### TASK TO COMPLETE
An exact restatement of every record is required.

Source records
★ ★ ★

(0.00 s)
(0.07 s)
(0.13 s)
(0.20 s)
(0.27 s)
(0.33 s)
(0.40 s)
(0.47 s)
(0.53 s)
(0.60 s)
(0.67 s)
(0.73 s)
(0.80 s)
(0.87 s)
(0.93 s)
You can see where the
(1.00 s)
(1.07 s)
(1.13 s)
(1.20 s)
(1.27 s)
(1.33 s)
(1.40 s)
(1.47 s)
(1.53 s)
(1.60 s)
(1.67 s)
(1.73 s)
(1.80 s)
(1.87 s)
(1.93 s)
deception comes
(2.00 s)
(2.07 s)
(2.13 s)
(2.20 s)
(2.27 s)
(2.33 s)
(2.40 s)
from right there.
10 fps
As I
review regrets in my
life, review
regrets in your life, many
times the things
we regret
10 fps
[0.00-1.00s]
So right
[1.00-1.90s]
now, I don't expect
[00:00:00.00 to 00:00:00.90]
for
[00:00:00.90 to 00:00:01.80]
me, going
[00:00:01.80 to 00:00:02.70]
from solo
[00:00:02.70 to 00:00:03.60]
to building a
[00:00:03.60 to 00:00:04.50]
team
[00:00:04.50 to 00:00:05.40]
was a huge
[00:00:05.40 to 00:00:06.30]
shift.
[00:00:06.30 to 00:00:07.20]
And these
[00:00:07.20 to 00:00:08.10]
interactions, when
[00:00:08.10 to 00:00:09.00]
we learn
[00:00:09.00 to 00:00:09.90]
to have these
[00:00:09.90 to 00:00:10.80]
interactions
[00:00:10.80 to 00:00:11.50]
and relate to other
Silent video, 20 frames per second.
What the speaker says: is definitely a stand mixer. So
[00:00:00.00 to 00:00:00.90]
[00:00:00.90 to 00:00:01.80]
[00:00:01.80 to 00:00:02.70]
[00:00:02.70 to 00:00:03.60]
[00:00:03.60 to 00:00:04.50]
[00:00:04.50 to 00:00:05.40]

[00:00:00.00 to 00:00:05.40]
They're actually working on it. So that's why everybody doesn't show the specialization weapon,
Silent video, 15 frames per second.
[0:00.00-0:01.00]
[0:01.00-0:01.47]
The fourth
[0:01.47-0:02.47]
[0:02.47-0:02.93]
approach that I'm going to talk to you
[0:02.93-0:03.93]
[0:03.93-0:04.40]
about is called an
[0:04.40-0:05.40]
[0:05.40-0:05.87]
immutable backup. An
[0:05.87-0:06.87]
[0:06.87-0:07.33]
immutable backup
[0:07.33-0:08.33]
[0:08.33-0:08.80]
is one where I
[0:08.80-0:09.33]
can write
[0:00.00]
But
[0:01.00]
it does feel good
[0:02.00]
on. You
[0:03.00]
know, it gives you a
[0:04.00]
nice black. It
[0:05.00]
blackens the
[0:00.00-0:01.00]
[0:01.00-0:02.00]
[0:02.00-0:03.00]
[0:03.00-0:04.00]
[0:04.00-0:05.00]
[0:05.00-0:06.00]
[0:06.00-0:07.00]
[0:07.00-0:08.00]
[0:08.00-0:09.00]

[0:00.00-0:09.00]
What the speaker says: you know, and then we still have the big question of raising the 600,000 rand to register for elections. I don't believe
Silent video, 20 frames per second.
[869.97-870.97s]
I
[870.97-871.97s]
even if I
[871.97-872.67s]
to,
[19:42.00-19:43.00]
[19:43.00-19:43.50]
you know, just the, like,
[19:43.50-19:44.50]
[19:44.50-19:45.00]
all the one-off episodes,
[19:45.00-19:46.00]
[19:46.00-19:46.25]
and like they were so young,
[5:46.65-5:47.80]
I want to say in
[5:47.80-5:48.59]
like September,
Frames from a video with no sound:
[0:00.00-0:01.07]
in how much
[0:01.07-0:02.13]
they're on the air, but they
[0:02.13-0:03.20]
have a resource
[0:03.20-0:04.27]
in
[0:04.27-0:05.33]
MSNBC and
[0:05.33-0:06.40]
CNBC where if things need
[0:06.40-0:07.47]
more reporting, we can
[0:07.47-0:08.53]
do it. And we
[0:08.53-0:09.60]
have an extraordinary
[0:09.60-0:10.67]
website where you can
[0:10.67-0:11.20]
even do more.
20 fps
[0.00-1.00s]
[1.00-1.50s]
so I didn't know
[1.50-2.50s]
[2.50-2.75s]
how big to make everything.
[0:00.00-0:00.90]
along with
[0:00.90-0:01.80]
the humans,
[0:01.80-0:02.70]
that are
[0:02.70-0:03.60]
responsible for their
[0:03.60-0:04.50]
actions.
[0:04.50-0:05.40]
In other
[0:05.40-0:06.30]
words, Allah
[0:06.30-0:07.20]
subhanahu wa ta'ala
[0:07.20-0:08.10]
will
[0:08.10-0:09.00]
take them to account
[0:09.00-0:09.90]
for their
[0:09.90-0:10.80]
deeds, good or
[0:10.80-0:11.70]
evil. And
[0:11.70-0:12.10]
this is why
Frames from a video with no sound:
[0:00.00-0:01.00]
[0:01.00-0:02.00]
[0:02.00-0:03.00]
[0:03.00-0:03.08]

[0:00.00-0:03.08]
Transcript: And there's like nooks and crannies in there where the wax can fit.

★ ★ ★

### EXERCISE ANSWER
(0.00 s)
(0.07 s)
(0.13 s)
(0.20 s)
(0.27 s)
(0.33 s)
(0.40 s)
(0.47 s)
(0.53 s)
(0.60 s)
(0.67 s)
(0.73 s)
(0.80 s)
(0.87 s)
(0.93 s)
You can see where the
(1.00 s)
(1.07 s)
(1.13 s)
(1.20 s)
(1.27 s)
(1.33 s)
(1.40 s)
(1.47 s)
(1.53 s)
(1.60 s)
(1.67 s)
(1.73 s)
(1.80 s)
(1.87 s)
(1.93 s)
deception comes
(2.00 s)
(2.07 s)
(2.13 s)
(2.20 s)
(2.27 s)
(2.33 s)
(2.40 s)
from right there.
10 fps
As I
review regrets in my
life, review
regrets in your life, many
times the things
we regret
10 fps
[0.00-1.00s]
So right
[1.00-1.90s]
now, I don't expect
[00:00:00.00 to 00:00:00.90]
for
[00:00:00.90 to 00:00:01.80]
me, going
[00:00:01.80 to 00:00:02.70]
from solo
[00:00:02.70 to 00:00:03.60]
to building a
[00:00:03.60 to 00:00:04.50]
team
[00:00:04.50 to 00:00:05.40]
was a huge
[00:00:05.40 to 00:00:06.30]
shift.
[00:00:06.30 to 00:00:07.20]
And these
[00:00:07.20 to 00:00:08.10]
interactions, when
[00:00:08.10 to 00:00:09.00]
we learn
[00:00:09.00 to 00:00:09.90]
to have these
[00:00:09.90 to 00:00:10.80]
interactions
[00:00:10.80 to 00:00:11.50]
and relate to other
Silent video, 20 frames per second.
What the speaker says: is definitely a stand mixer. So
[00:00:00.00 to 00:00:00.90]
[00:00:00.90 to 00:00:01.80]
[00:00:01.80 to 00:00:02.70]
[00:00:02.70 to 00:00:03.60]
[00:00:03.60 to 00:00:04.50]
[00:00:04.50 to 00:00:05.40]

[00:00:00.00 to 00:00:05.40]
They're actually working on it. So that's why everybody doesn't show the specialization weapon,
Silent video, 15 frames per second.
[0:00.00-0:01.00]
[0:01.00-0:01.47]
The fourth
[0:01.47-0:02.47]
[0:02.47-0:02.93]
approach that I'm going to talk to you
[0:02.93-0:03.93]
[0:03.93-0:04.40]
about is called an
[0:04.40-0:05.40]
[0:05.40-0:05.87]
immutable backup. An
[0:05.87-0:06.87]
[0:06.87-0:07.33]
immutable backup
[0:07.33-0:08.33]
[0:08.33-0:08.80]
is one where I
[0:08.80-0:09.33]
can write
[0:00.00]
But
[0:01.00]
it does feel good
[0:02.00]
on. You
[0:03.00]
know, it gives you a
[0:04.00]
nice black. It
[0:05.00]
blackens the
[0:00.00-0:01.00]
[0:01.00-0:02.00]
[0:02.00-0:03.00]
[0:03.00-0:04.00]
[0:04.00-0:05.00]
[0:05.00-0:06.00]
[0:06.00-0:07.00]
[0:07.00-0:08.00]
[0:08.00-0:09.00]

[0:00.00-0:09.00]
What the speaker says: you know, and then we still have the big question of raising the 600,000 rand to register for elections. I don't believe
Silent video, 20 frames per second.
[869.97-870.97s]
I
[870.97-871.97s]
even if I
[871.97-872.67s]
to,
[19:42.00-19:43.00]
[19:43.00-19:43.50]
you know, just the, like,
[19:43.50-19:44.50]
[19:44.50-19:45.00]
all the one-off episodes,
[19:45.00-19:46.00]
[19:46.00-19:46.25]
and like they were so young,
[5:46.65-5:47.80]
I want to say in
[5:47.80-5:48.59]
like September,
Frames from a video with no sound:
[0:00.00-0:01.07]
in how much
[0:01.07-0:02.13]
they're on the air, but they
[0:02.13-0:03.20]
have a resource
[0:03.20-0:04.27]
in
[0:04.27-0:05.33]
MSNBC and
[0:05.33-0:06.40]
CNBC where if things need
[0:06.40-0:07.47]
more reporting, we can
[0:07.47-0:08.53]
do it. And we
[0:08.53-0:09.60]
have an extraordinary
[0:09.60-0:10.67]
website where you can
[0:10.67-0:11.20]
even do more.
20 fps
[0.00-1.00s]
[1.00-1.50s]
so I didn't know
[1.50-2.50s]
[2.50-2.75s]
how big to make everything.
[0:00.00-0:00.90]
along with
[0:00.90-0:01.80]
the humans,
[0:01.80-0:02.70]
that are
[0:02.70-0:03.60]
responsible for their
[0:03.60-0:04.50]
actions.
[0:04.50-0:05.40]
In other
[0:05.40-0:06.30]
words, Allah
[0:06.30-0:07.20]
subhanahu wa ta'ala
[0:07.20-0:08.10]
will
[0:08.10-0:09.00]
take them to account
[0:09.00-0:09.90]
for their
[0:09.90-0:10.80]
deeds, good or
[0:10.80-0:11.70]
evil. And
[0:11.70-0:12.10]
this is why
Frames from a video with no sound:
[0:00.00-0:01.00]
[0:01.00-0:02.00]
[0:02.00-0:03.00]
[0:03.00-0:03.08]

[0:00.00-0:03.08]
Transcript: And there's like nooks and crannies in there where the wax can fit.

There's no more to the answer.